Posted by guptaradhesh on October 24, 2010

Two trains start 20 miles apart and head toward each other, each going at a steady speed of 10 m.p.h. At the same time, a bird that travels at a steady 15 m.p.h. starts from the front of the first train and flies to the front of the second one, and then turns around and flies to the front of the first train again, and continues in this manner till the trains meet.

(a)  How much distance will the bird cover before the trains meet?
(b) How many trips will the bird make?
This is similar to Microsoft’s famous interview puzzle – One train leaves Los Angeles at 15mph heading for New York. Another train leaves from New York at 20mph heading for Los Angeles on the same track. If a bird, flying at 25mph, leaves from Los Angeles at the same time as the train and flies back and forth between the two trains until they collide, how far will the bird have traveled?
Part (a)

The relative speed between the two trains is 20 mph. So they meet after 20/20 i.e. 1 hour. The bird would have travelled 15*1=15 miles.

Part (b)

Consider that the trains are ‘x’ miles apart.

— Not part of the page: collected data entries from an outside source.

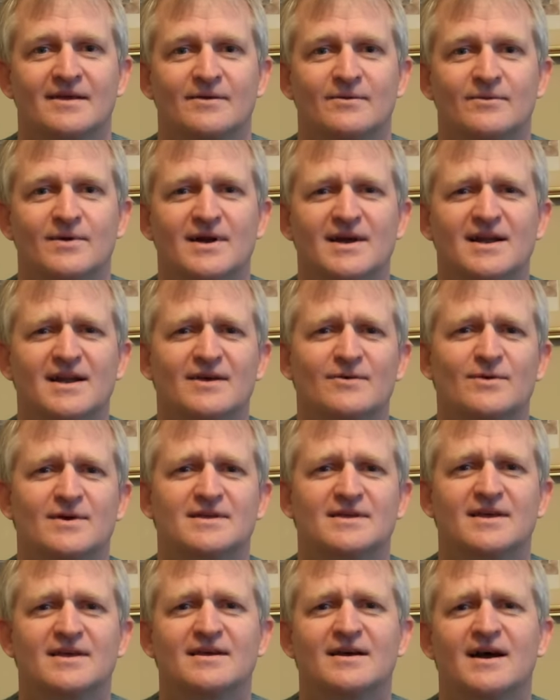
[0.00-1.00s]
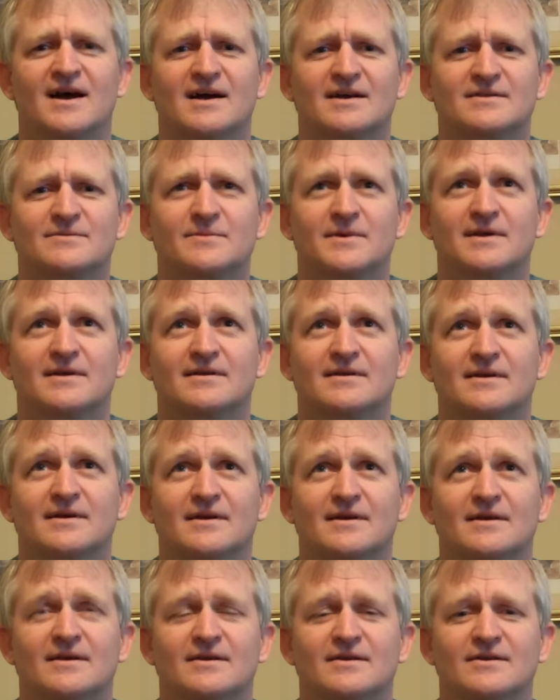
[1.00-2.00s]
What kind of question you ask me?
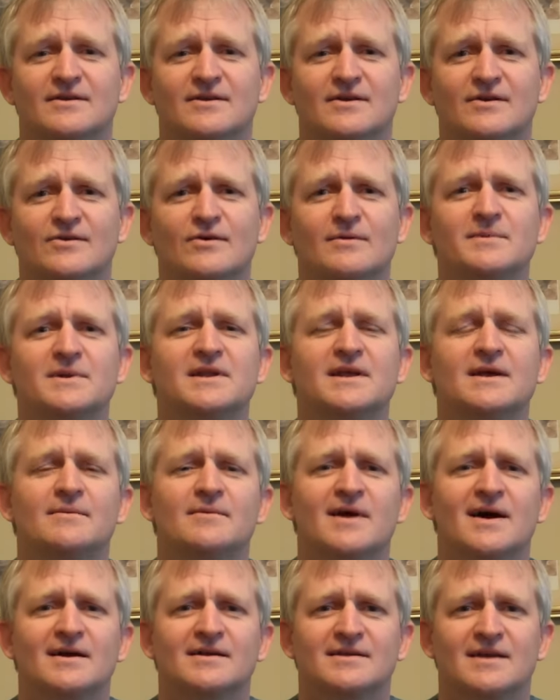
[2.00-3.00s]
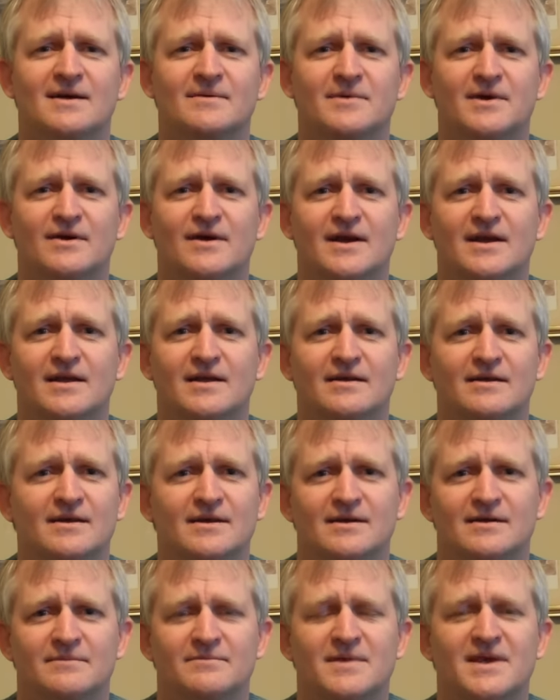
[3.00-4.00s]
You don't know my name long time already.
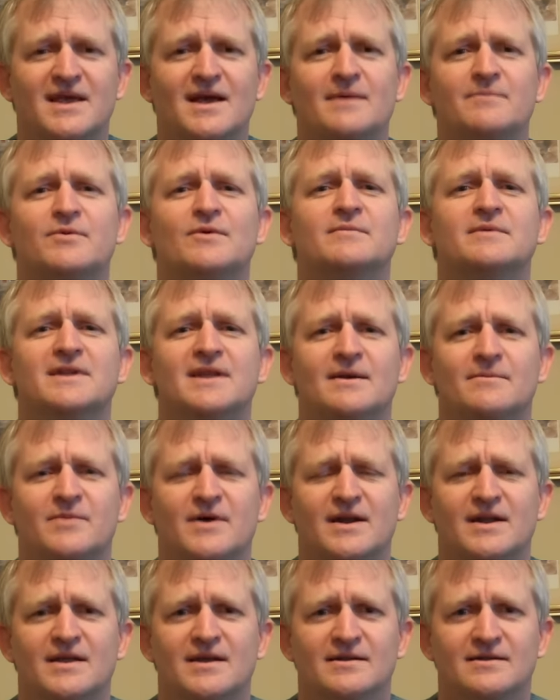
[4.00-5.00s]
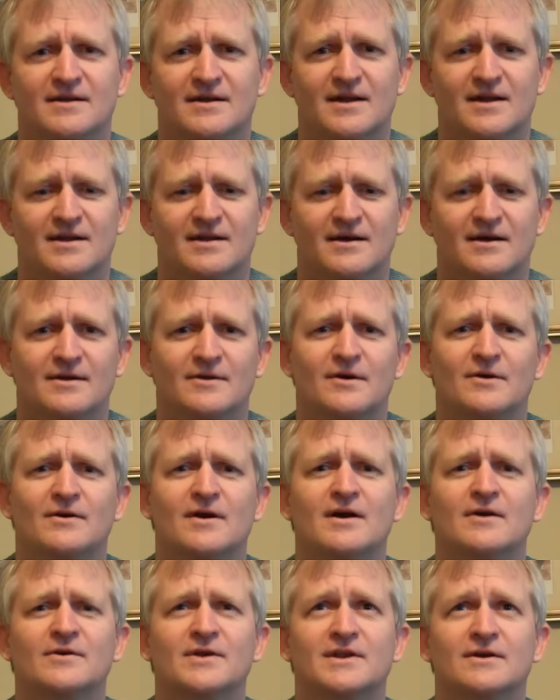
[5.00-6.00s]
We can't put my name on the internet, girl. What's
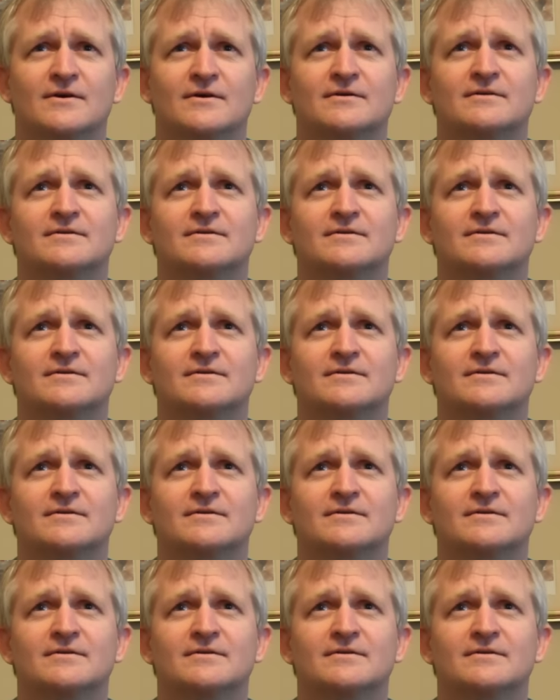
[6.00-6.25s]
wrong with you?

The bird takes x(15+10) hours to make a trip. The distance between the trains reduces to x-(10*x/25)*2 = x/5 miles. This means that one trip of the bird reduces the distance between the trains to one-fifth. Given that the trains start 20 miles apart, we can say the distance between the trains after $t$ trips of the bird would be 20/(5^t). Thus we get the total number of trips of the bird as $T$:
$\frac{20}{5^T} = 0 \Rightarrow T = \infty$
The answer, though mathematically logical and valid, is pretty little hard to digest. The problem here assumes that bird takes almost NO time to switch its journey between the trains. Even a small ‘delta’ time consideration of switching would have given finite number of trips.